Stored data entries:
■ ■ ■ ■ ■
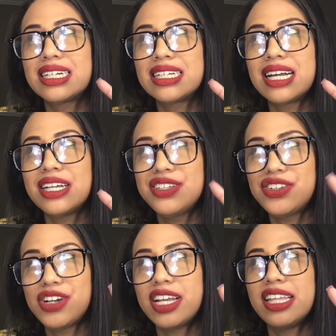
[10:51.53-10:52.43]

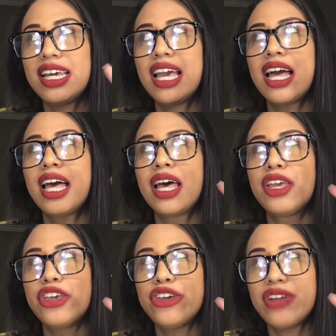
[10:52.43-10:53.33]
Australia,
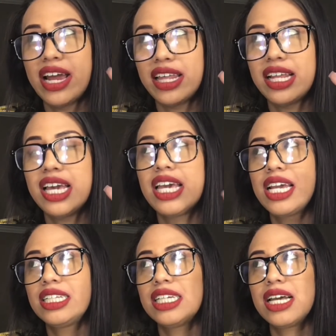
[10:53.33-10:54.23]
United
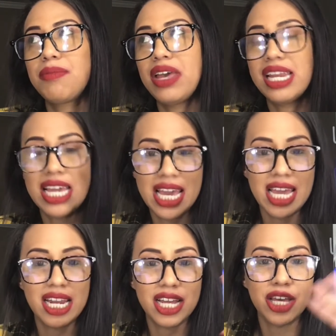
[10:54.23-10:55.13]
Kingdom, and
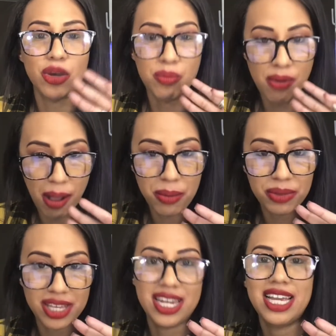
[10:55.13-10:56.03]
Canada, you're probably
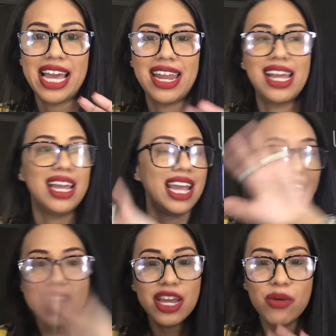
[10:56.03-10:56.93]
gonna get it.
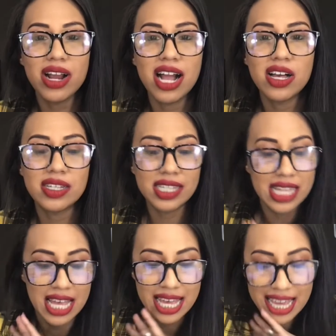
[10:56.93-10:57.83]
Anywhere else,
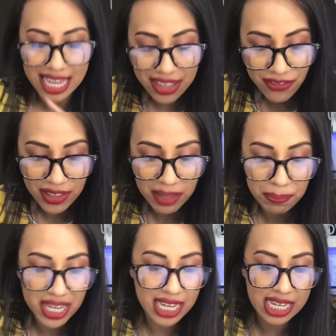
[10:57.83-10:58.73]
in the
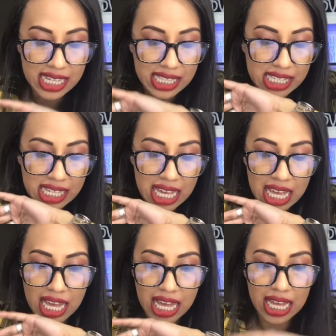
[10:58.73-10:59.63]
Philippines,
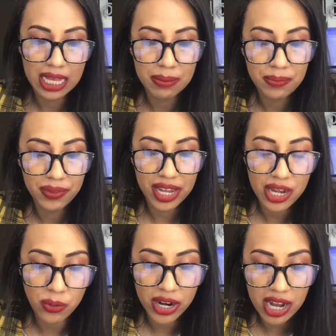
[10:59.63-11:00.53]

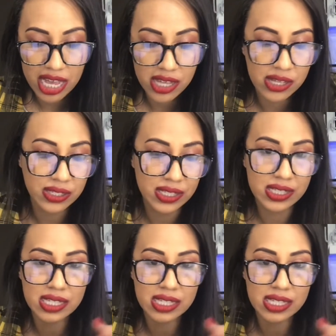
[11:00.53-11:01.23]
anywhere else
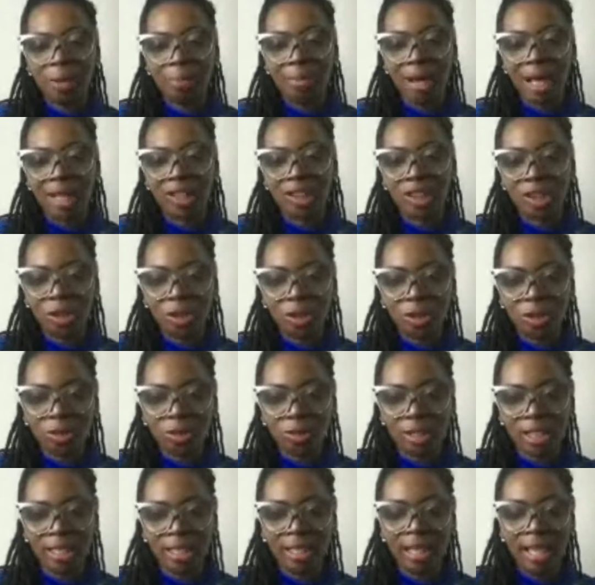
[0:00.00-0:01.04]
with my
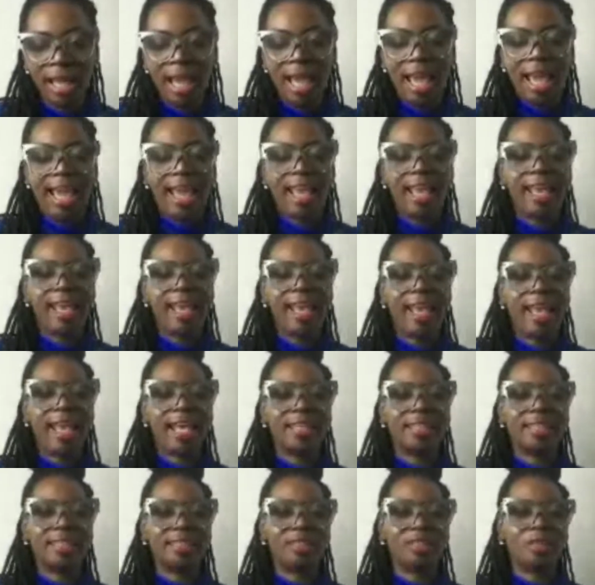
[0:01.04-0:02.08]
children
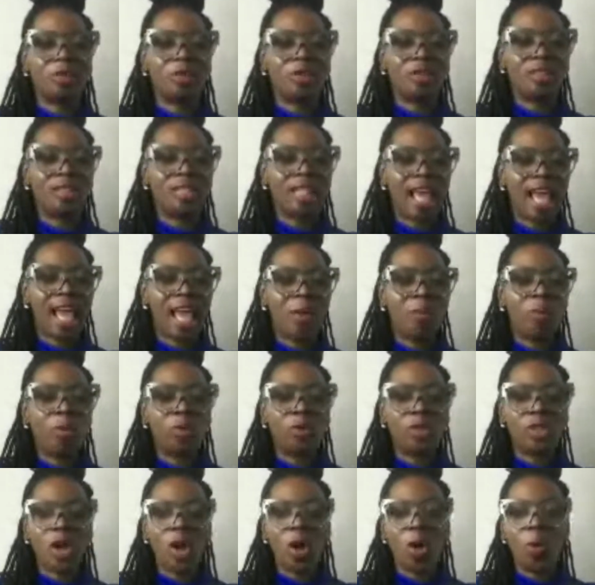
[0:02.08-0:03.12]
and they will
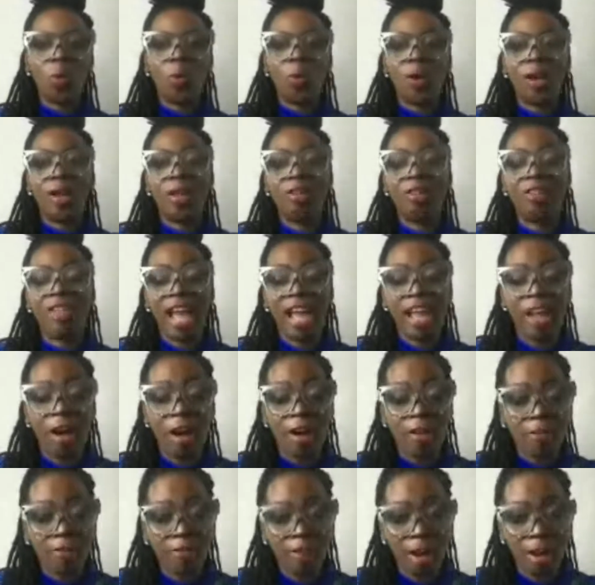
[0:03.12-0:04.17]
know where they
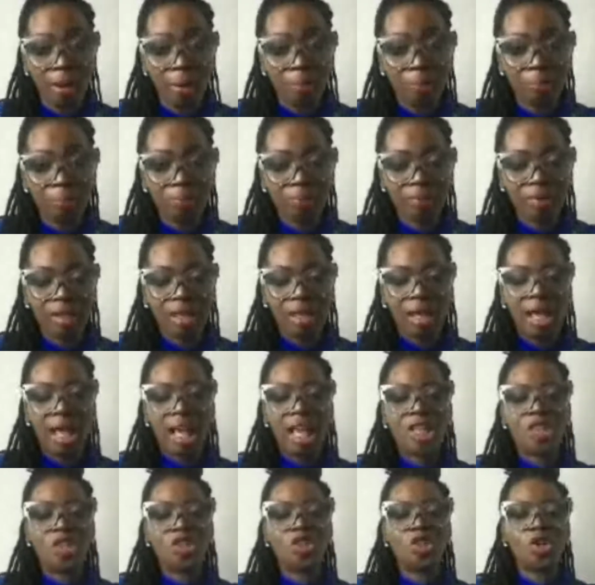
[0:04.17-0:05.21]
are from.
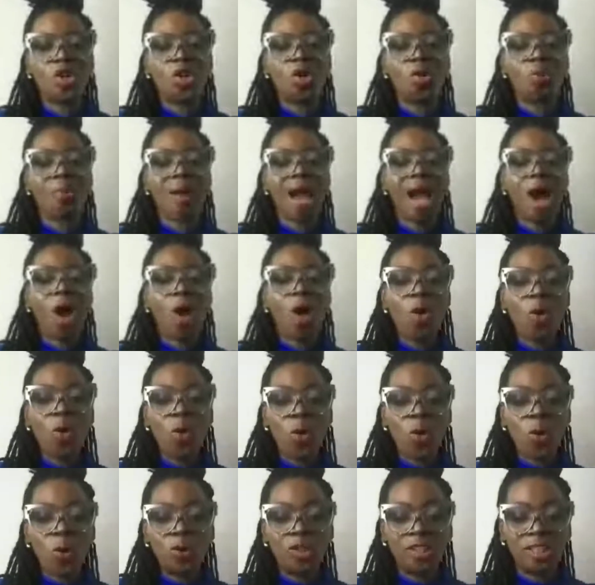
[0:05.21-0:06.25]
And so my
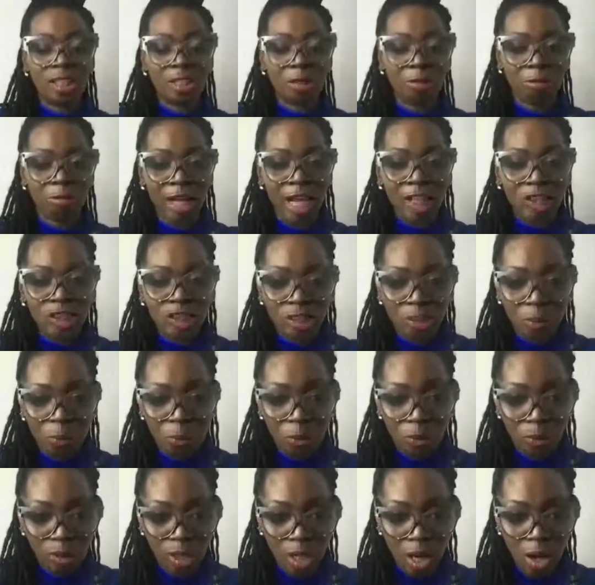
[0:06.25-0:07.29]
whole generation
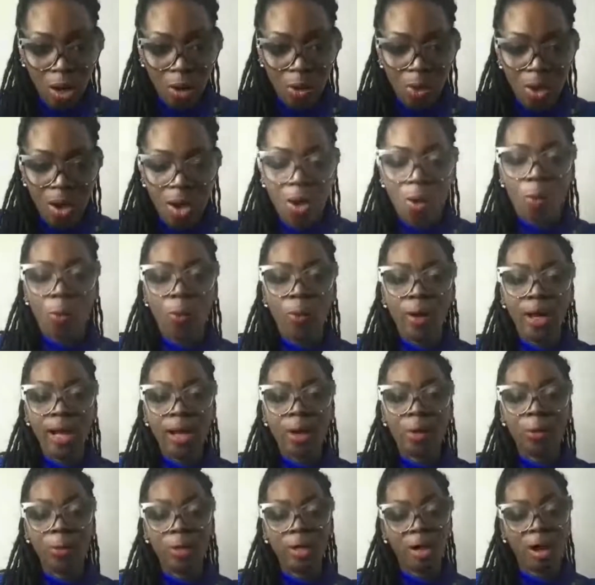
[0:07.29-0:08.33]
will know
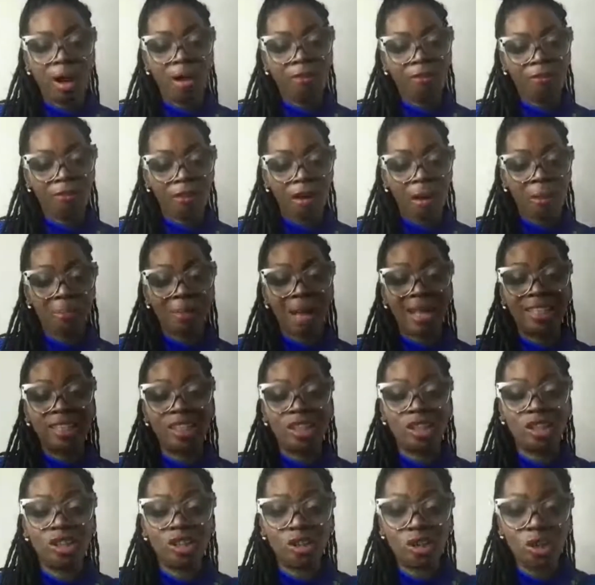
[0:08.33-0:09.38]
where we are from. My
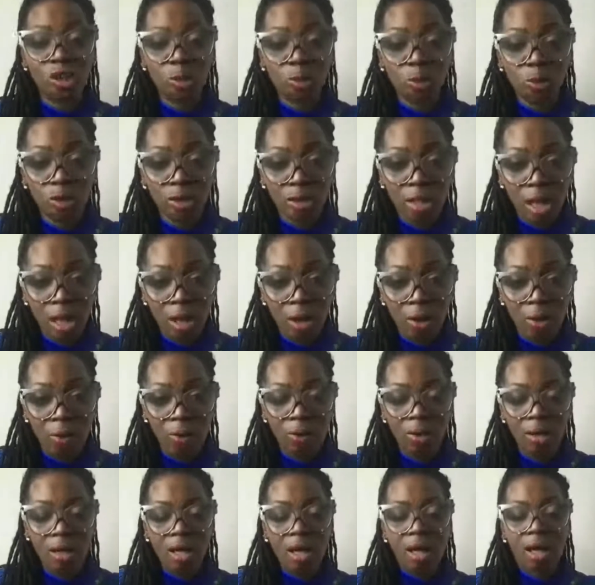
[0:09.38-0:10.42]
sisters will
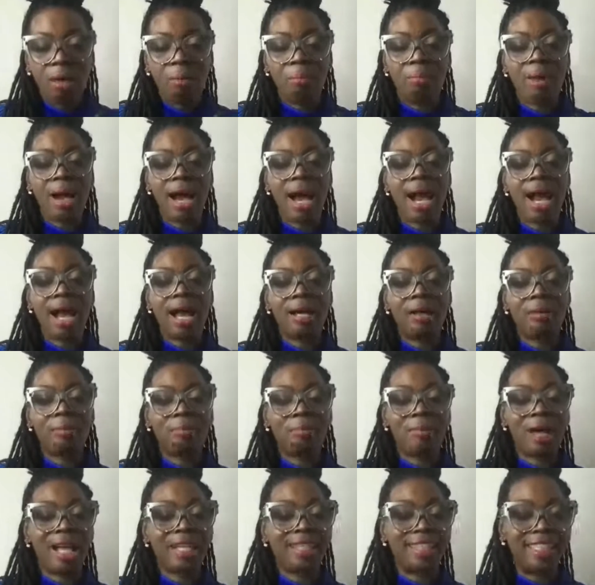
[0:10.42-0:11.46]
know,
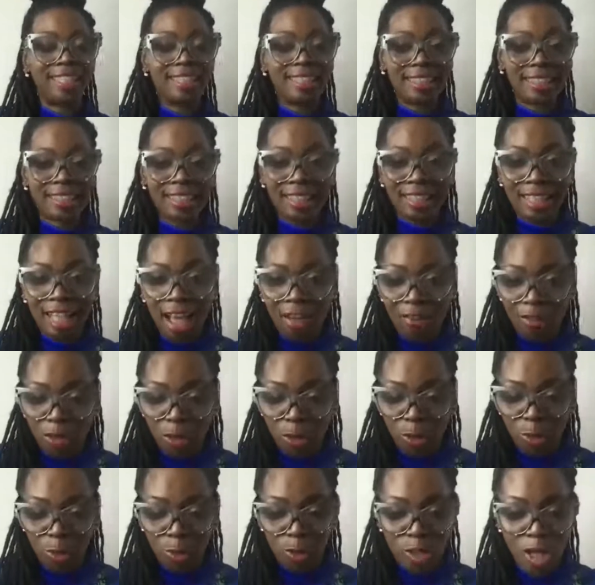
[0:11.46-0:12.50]
my nieces and
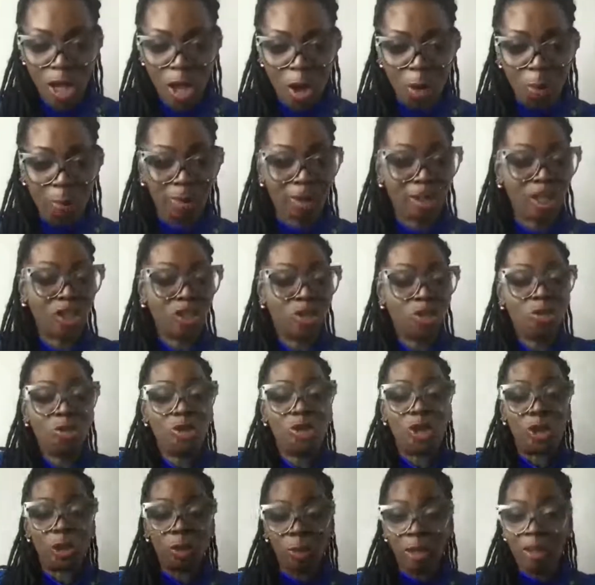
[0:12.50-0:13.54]
nephews will know, because you
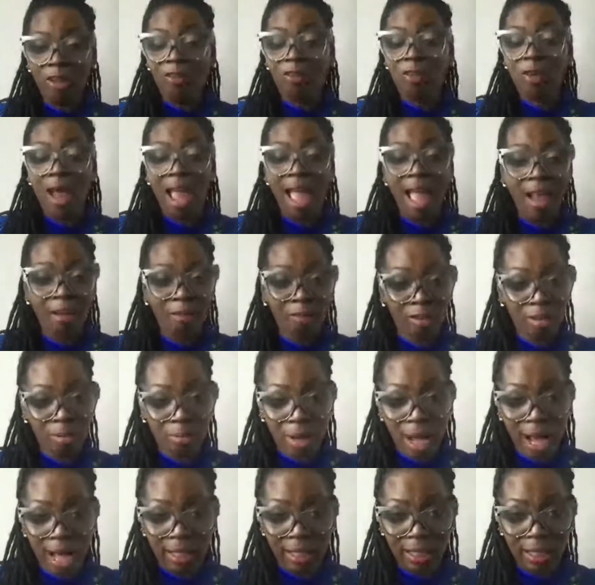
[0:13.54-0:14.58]
do it for
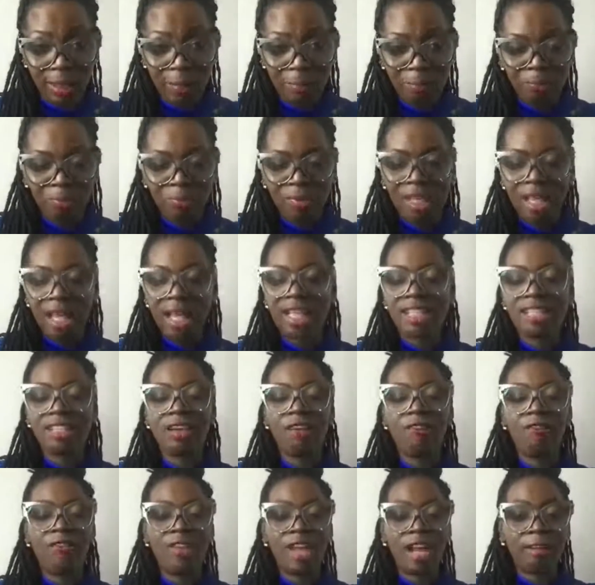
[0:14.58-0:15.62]
everybody. It's
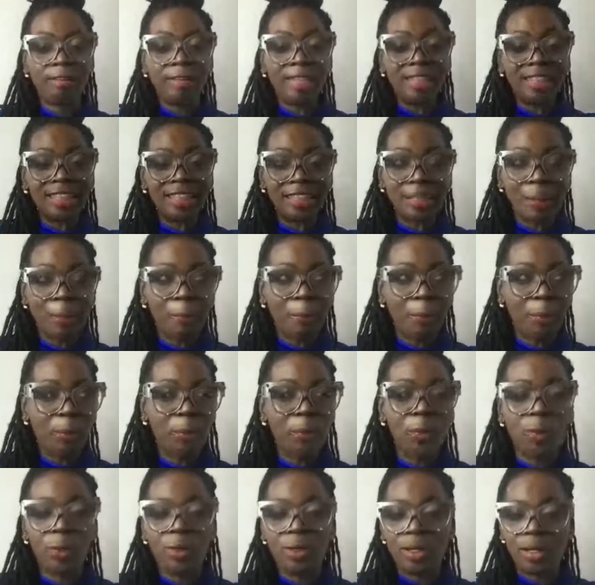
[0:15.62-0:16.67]
a very
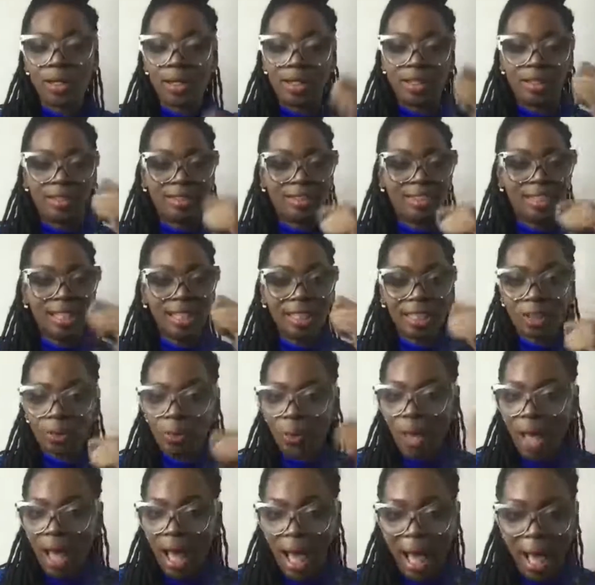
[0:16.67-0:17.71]
simple cheek
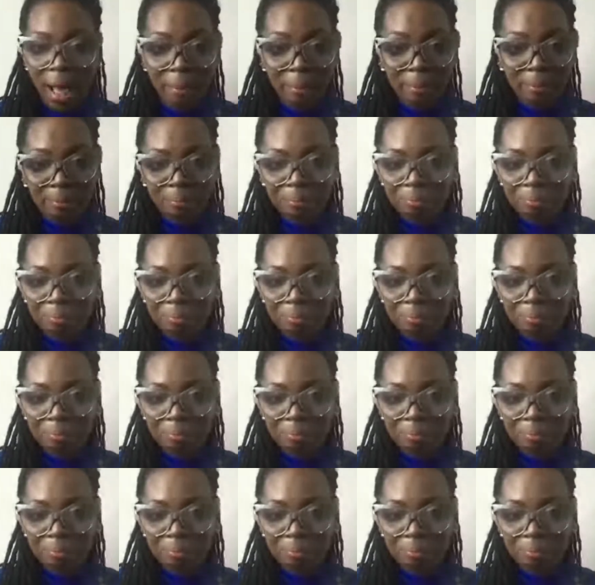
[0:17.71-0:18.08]
swab,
■ ■ ■ ■ ■
> _What to work on_: A faithful copy of every record is needed here. Leave the images out of it.

> _Task solution_:
[10:51.53-10:52.43]

[10:52.43-10:53.33]
Australia,
[10:53.33-10:54.23]
United
[10:54.23-10:55.13]
Kingdom, and
[10:55.13-10:56.03]
Canada, you're probably
[10:56.03-10:56.93]
gonna get it.
[10:56.93-10:57.83]
Anywhere else,
[10:57.83-10:58.73]
in the
[10:58.73-10:59.63]
Philippines,
[10:59.63-11:00.53]

[11:00.53-11:01.23]
anywhere else
[0:00.00-0:01.04]
with my
[0:01.04-0:02.08]
children
[0:02.08-0:03.12]
and they will
[0:03.12-0:04.17]
know where they
[0:04.17-0:05.21]
are from.
[0:05.21-0:06.25]
And so my
[0:06.25-0:07.29]
whole generation
[0:07.29-0:08.33]
will know
[0:08.33-0:09.38]
where we are from. My
[0:09.38-0:10.42]
sisters will
[0:10.42-0:11.46]
know,
[0:11.46-0:12.50]
my nieces and
[0:12.50-0:13.54]
nephews will know, because you
[0:13.54-0:14.58]
do it for
[0:14.58-0:15.62]
everybody. It's
[0:15.62-0:16.67]
a very
[0:16.67-0:17.71]
simple cheek
[0:17.71-0:18.08]
swab,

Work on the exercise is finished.